(YOUR ASSIGNMENT) Restate word for word only the lines running from the one with "[0:00.00-0:11.73]" to the end of the data, both ends included. Omit any pictures.

(DATA RECORDS)
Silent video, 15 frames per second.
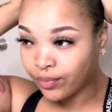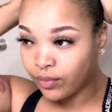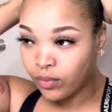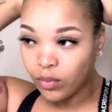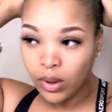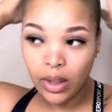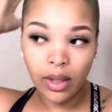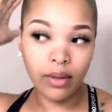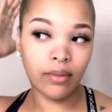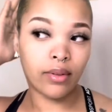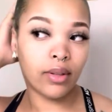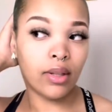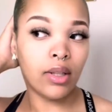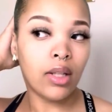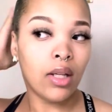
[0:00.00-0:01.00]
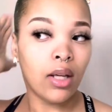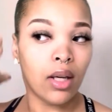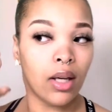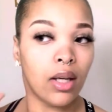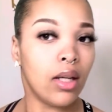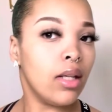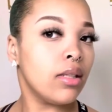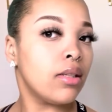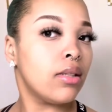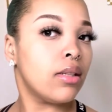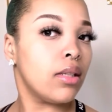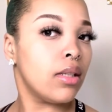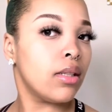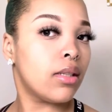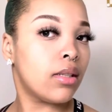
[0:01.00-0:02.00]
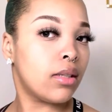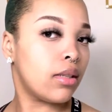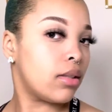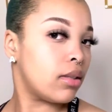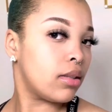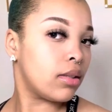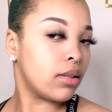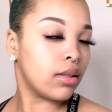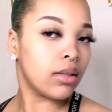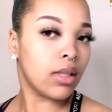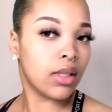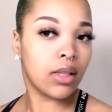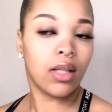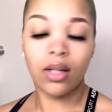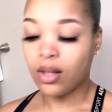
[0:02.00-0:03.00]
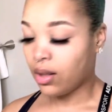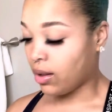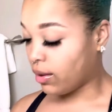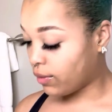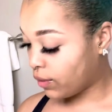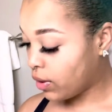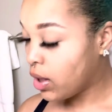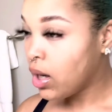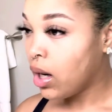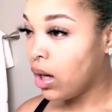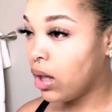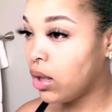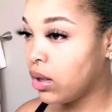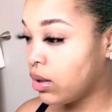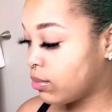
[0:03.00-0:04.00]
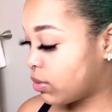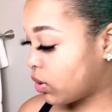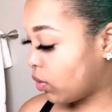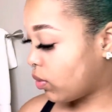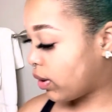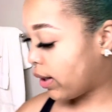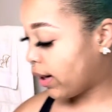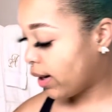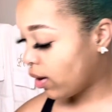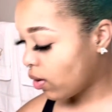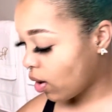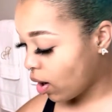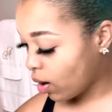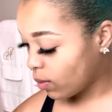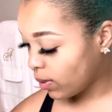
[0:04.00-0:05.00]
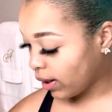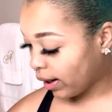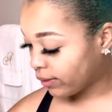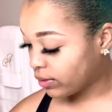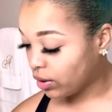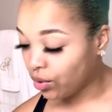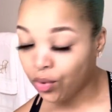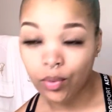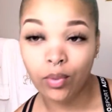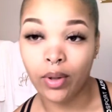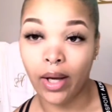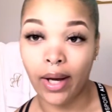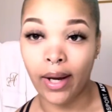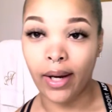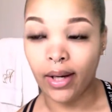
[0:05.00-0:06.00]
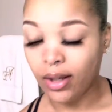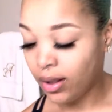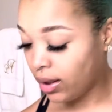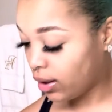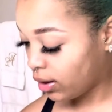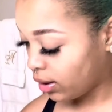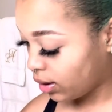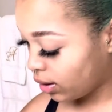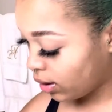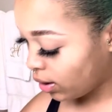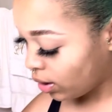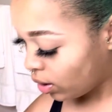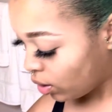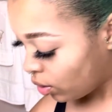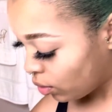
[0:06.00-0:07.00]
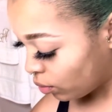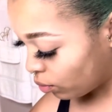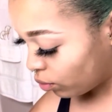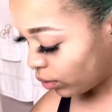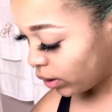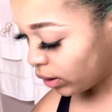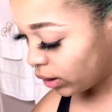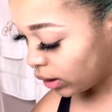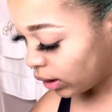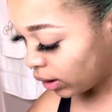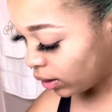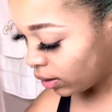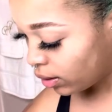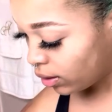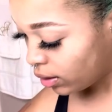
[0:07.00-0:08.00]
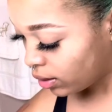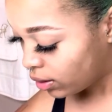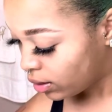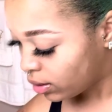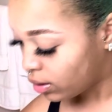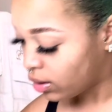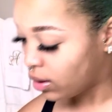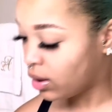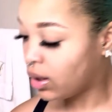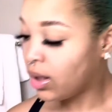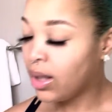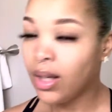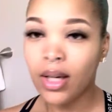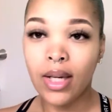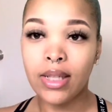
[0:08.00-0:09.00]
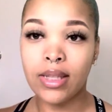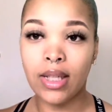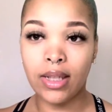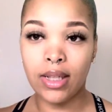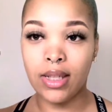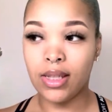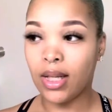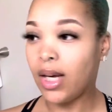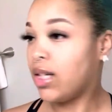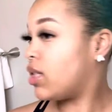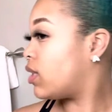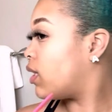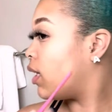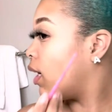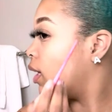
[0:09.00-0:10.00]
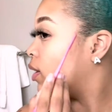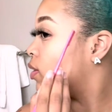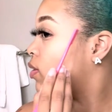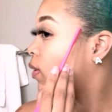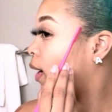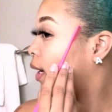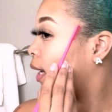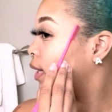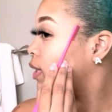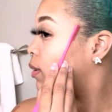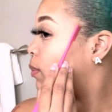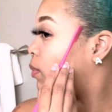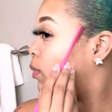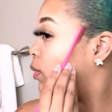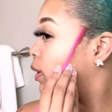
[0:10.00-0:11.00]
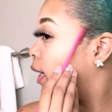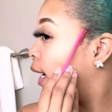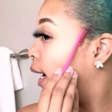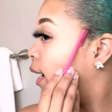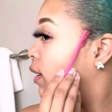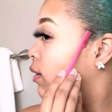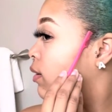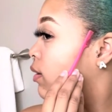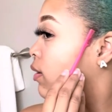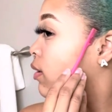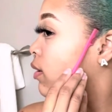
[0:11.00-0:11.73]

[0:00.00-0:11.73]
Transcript: whatever. It is it's it's good enough. Um so now all we have to do like really is get these edges together. So I like to pull out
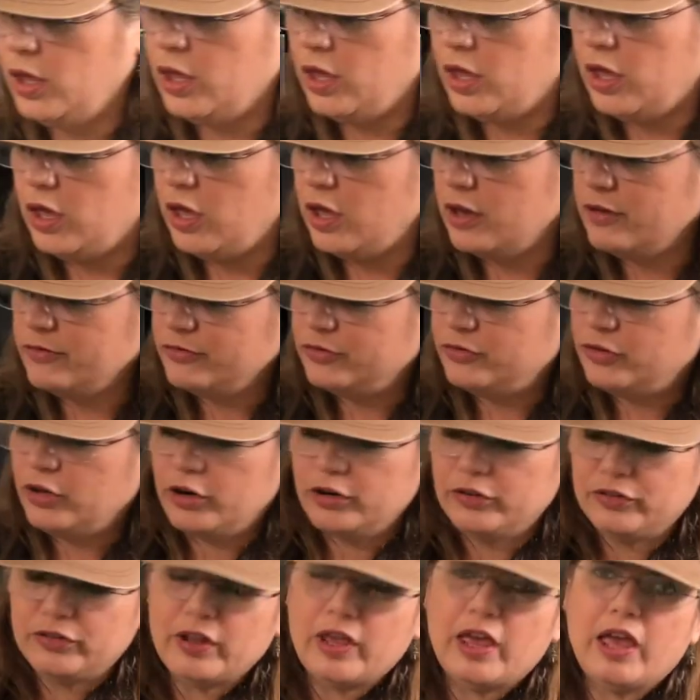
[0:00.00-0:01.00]
if
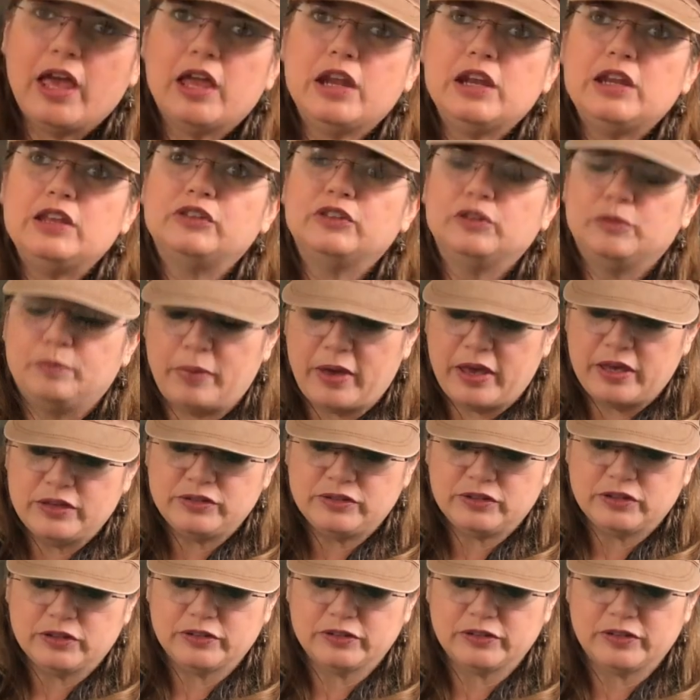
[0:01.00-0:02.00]
there's any
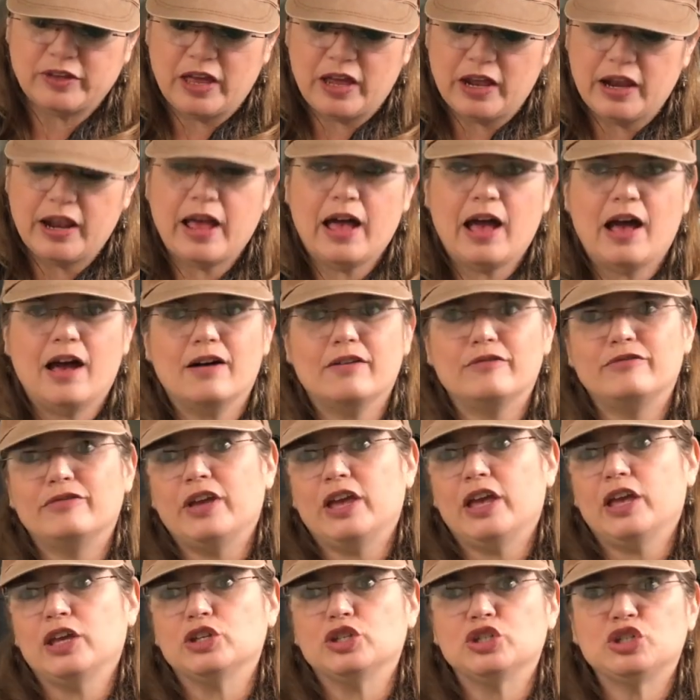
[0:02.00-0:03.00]
spaces that have
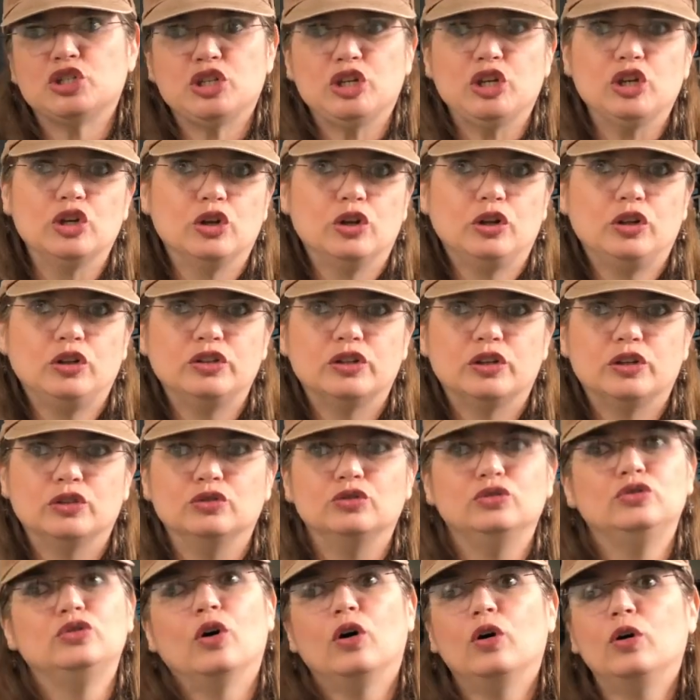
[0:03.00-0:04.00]
a shield,
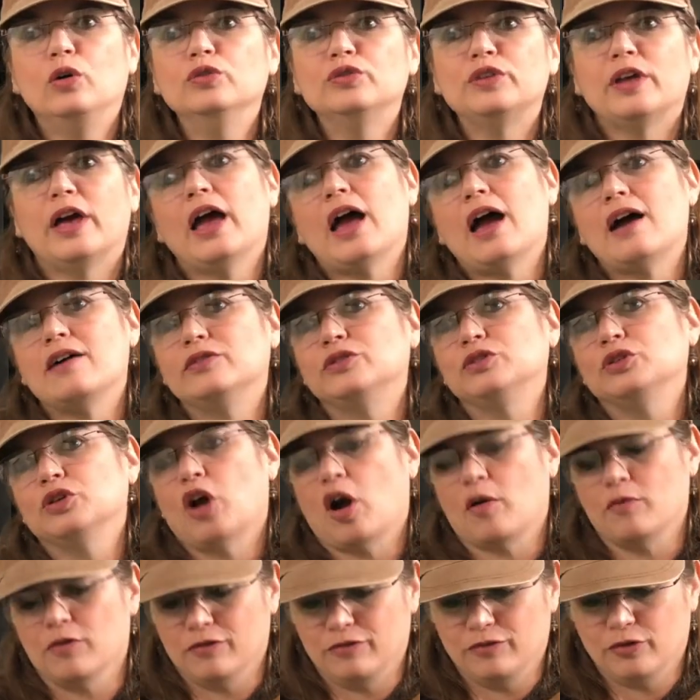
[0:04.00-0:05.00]
those I have to
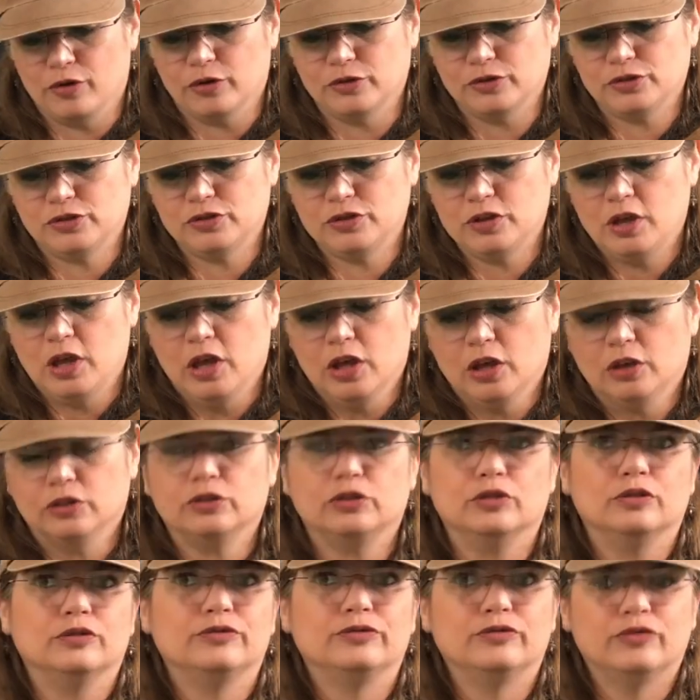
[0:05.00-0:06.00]
cover first.
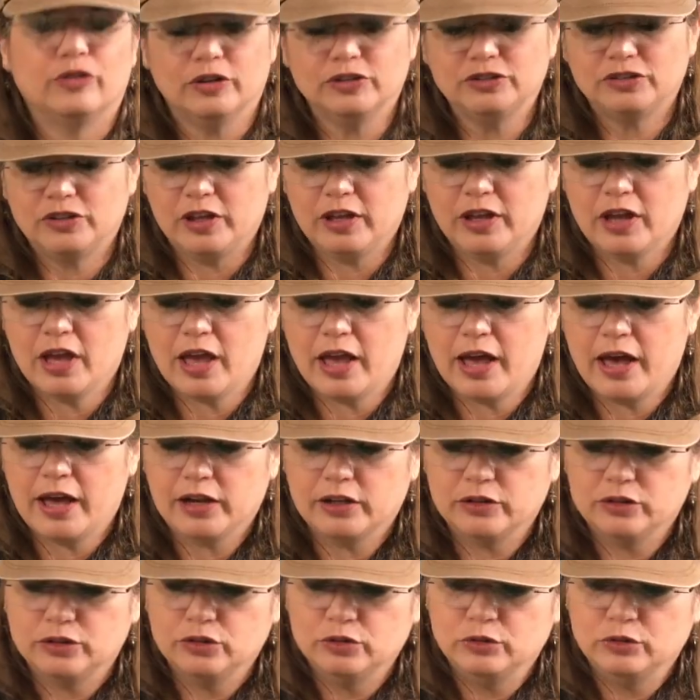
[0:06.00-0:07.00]
So the first thing I gotta do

(SOLUTION BELOW)
[0:00.00-0:11.73]
Transcript: whatever. It is it's it's good enough. Um so now all we have to do like really is get these edges together. So I like to pull out
[0:00.00-0:01.00]
if
[0:01.00-0:02.00]
there's any
[0:02.00-0:03.00]
spaces that have
[0:03.00-0:04.00]
a shield,
[0:04.00-0:05.00]
those I have to
[0:05.00-0:06.00]
cover first.
[0:06.00-0:07.00]
So the first thing I gotta do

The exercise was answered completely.